For those of you who don't eat white sugar

Anonymous
What do you eat and not eat? Do you use alternatives such as honey, maple syrup, agave syrup, stevia, or artificial sweeteners? Do you never eat sweets, or eat only those made with certain other sweeteners? Do you use condiments and other items with "hidden" sweeteners, like breads, ketchup and wooschester sauce?

I'm finishing up a month of a diet that only allows agave syrup and brown rice syrup, and I feel good and would like to continue to some extent. But I need to come up with eating parameters that I can follow for the rest of my life. My goals are both to maintain weight (which has become harder as I enter peri-menopause) and be healthier by ensuring that my insulin levels stay more level. I'm curious as to what your "rules" are.
Anonymous
Bump.

Anyone? I know some of you don't eat white sugar.
Anonymous
Rather than using white sugar or buying heavily sweetened things, I just add fresh fruit (to plain oatmeal and to plain, nonfat yogurt, for example). I try to stay away from processed food in general and condiments with sugar. I drink my coffee black.

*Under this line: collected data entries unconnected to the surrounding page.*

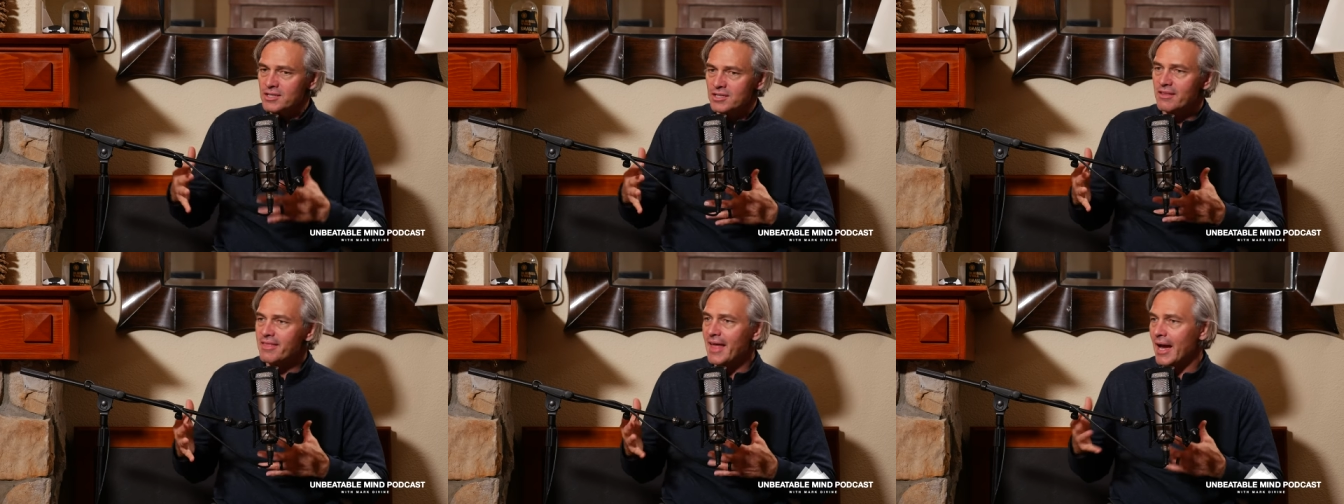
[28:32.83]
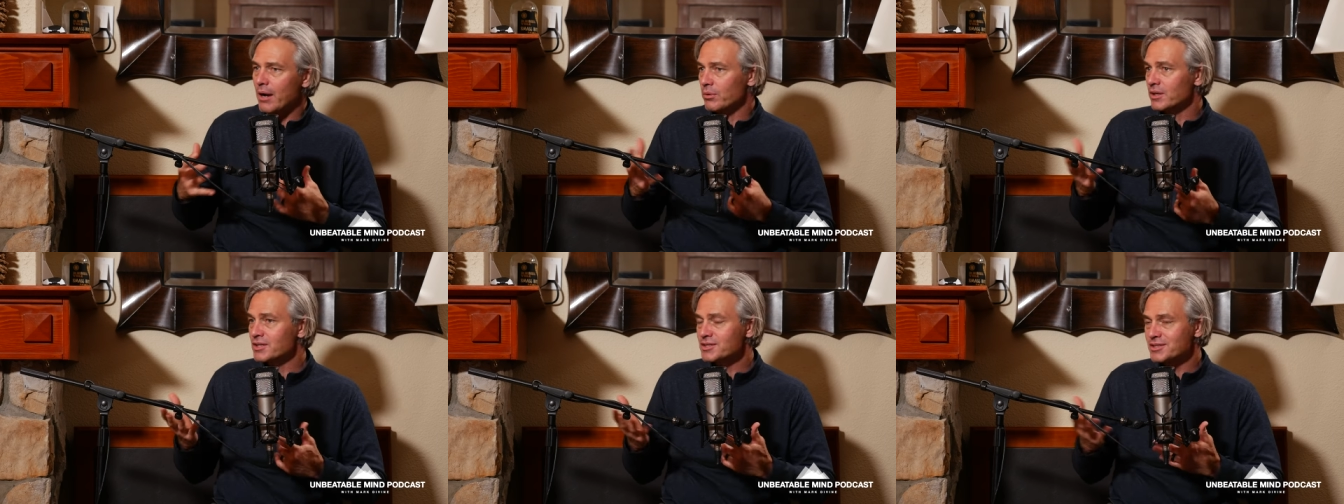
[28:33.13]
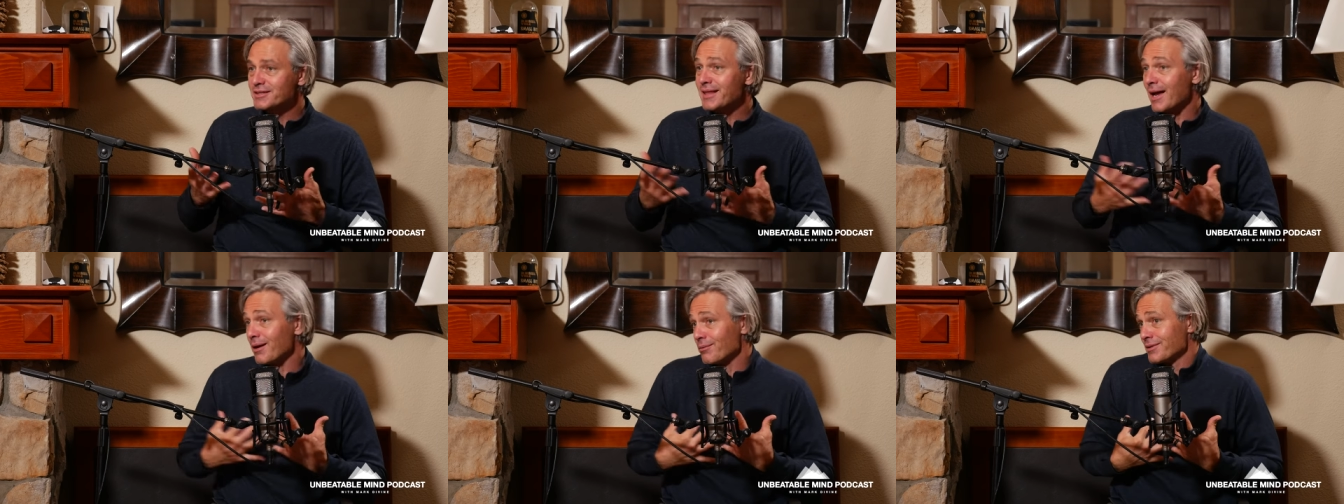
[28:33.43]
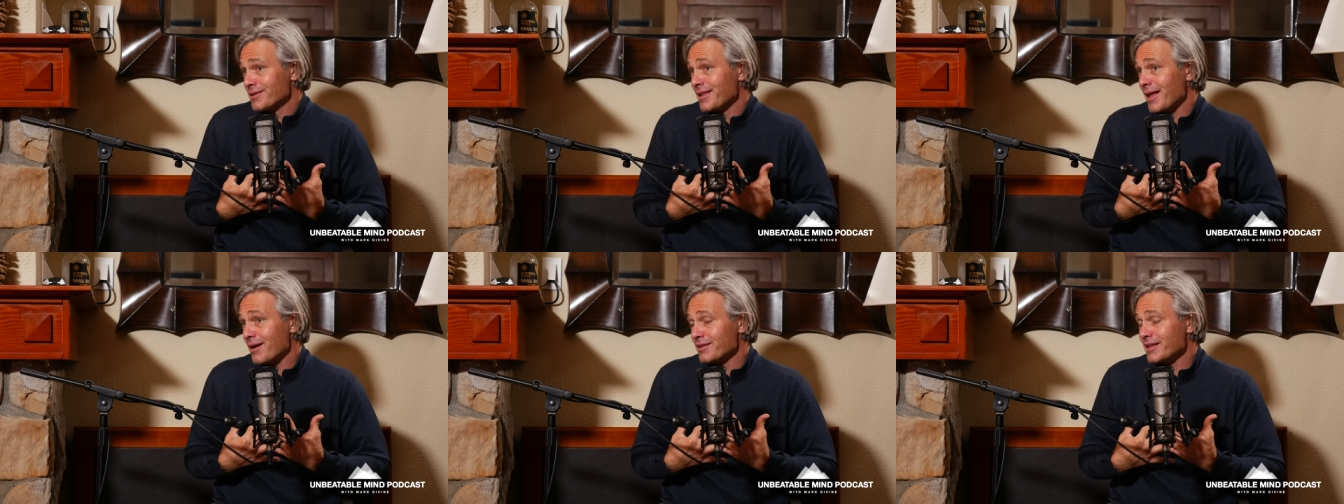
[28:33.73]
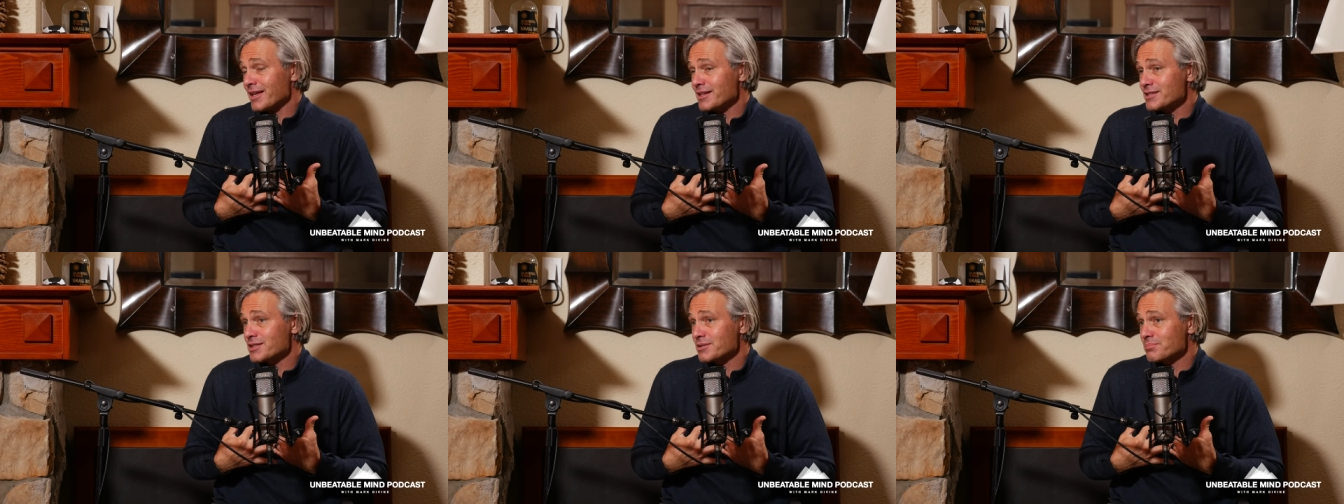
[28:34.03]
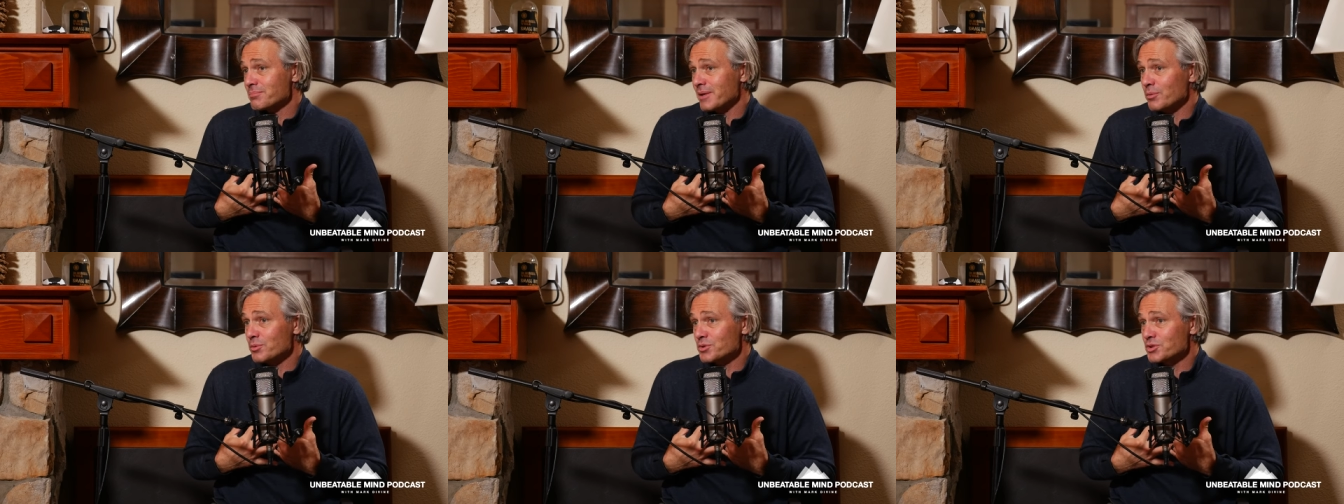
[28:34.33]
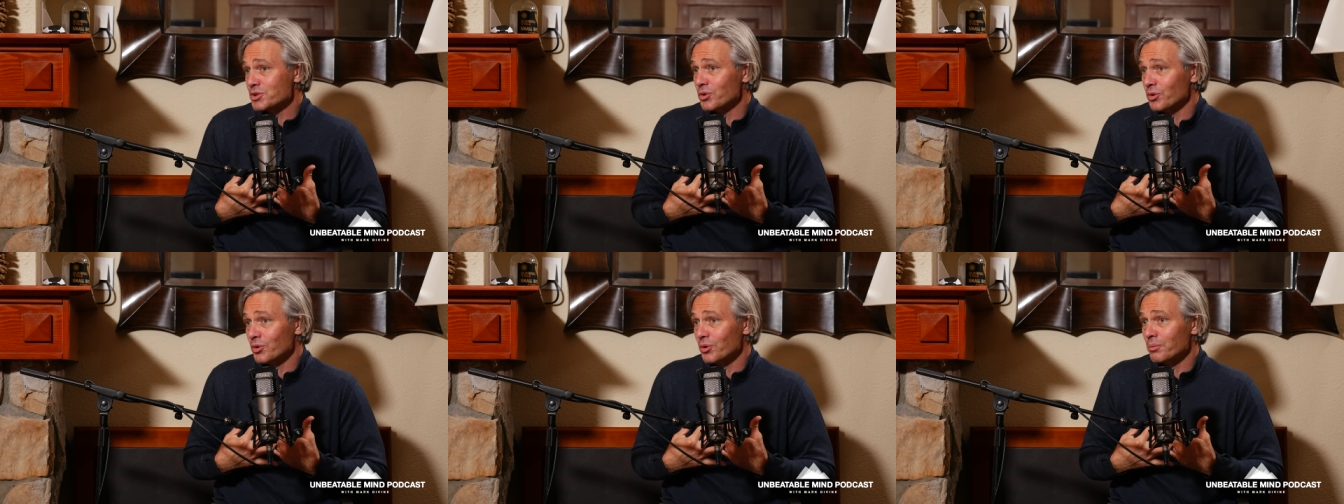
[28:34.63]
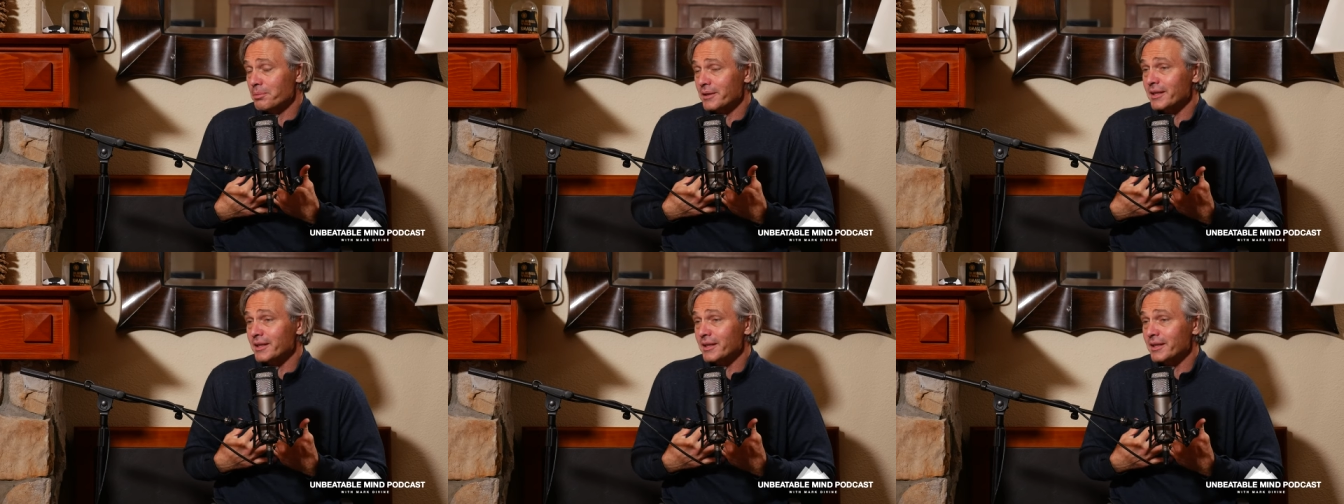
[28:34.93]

so that was that that that to me was cool,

Actually I think eliminating a lot of sugar in your diet is easier than eliminating salt. That's MY downfall!
Anonymous
Actually, I recently eliminated artificial sugars and am now back to regular sugars -- I just eat less of it (I can't stand the taste of honey)


Sugars are essential to cooking!

Honey (which is refined sugar) is metabolized the same way in your body, so it's not really an alternative to sugar. I think it's recommended that sugars make up no more than 10% of your daily caloric intake.
Anonymous
everything in moderation

I stay away from any of the substitutes and usually use raw sugar instead of white.
Anonymous
Agave is more slowly digested by the body so its a fairly good alternative. I try using fruit too, but lately I've been out of control with the sweets so I'm not the best person to ask!
Anonymous
I use one splenda in the morning in my coffee and cook with organic muscavado sugar.
Anonymous
OP here. I'm good about keeping most of my diet clean - plain yogurt, oatmeal with at most a drizzle of maple syrup, no-sugar added jams, no take out, ketchup maybe 2x/month, etc. But I do like my sweets and if I said no sweets for the rest of my life I'd go off on a binge. So I need to figure out new rules for sweets, like only homemade or only on weekends, etc. If my rule is health-based rather than based on trying to maintain my weight then I'm much better at sticking with it.

PP - why the muscavado sugar.
Anonymous
Honestly, if this is 'for life' OP, then I believe you are best off with no rules except this: everything in moderation. I like your idea about eating only the baked goods YOU bake, that kind of thing.

I worry when I hear you saying things like "rules" that you must "live by" that you're setting yourself up to fail. If you have 3 little Almond Joys every Halloween ... so what?

Moderation. Plain ole' white refined sugar is totally fine if you just have it very occasionally.
Anonymous
You could also start gradually...start by kicking High Fructose Corn Syurp off the list. Start eating natural sugars, etc. I think that artificial sweeteners are pretty much just as bad as corn syrup, but I do eat them on accoasion. Like people said, everything in moderation.
Anonymous
The newest reports show that agave is ranked right along with high fructose corn syrup. It is all about how it is absorbed and what it turns into. Many of our foods are high in sugar when we don't even know they contain the stuff. Starting to read the food labels is a good start to decreasing the amount of sugar you eat.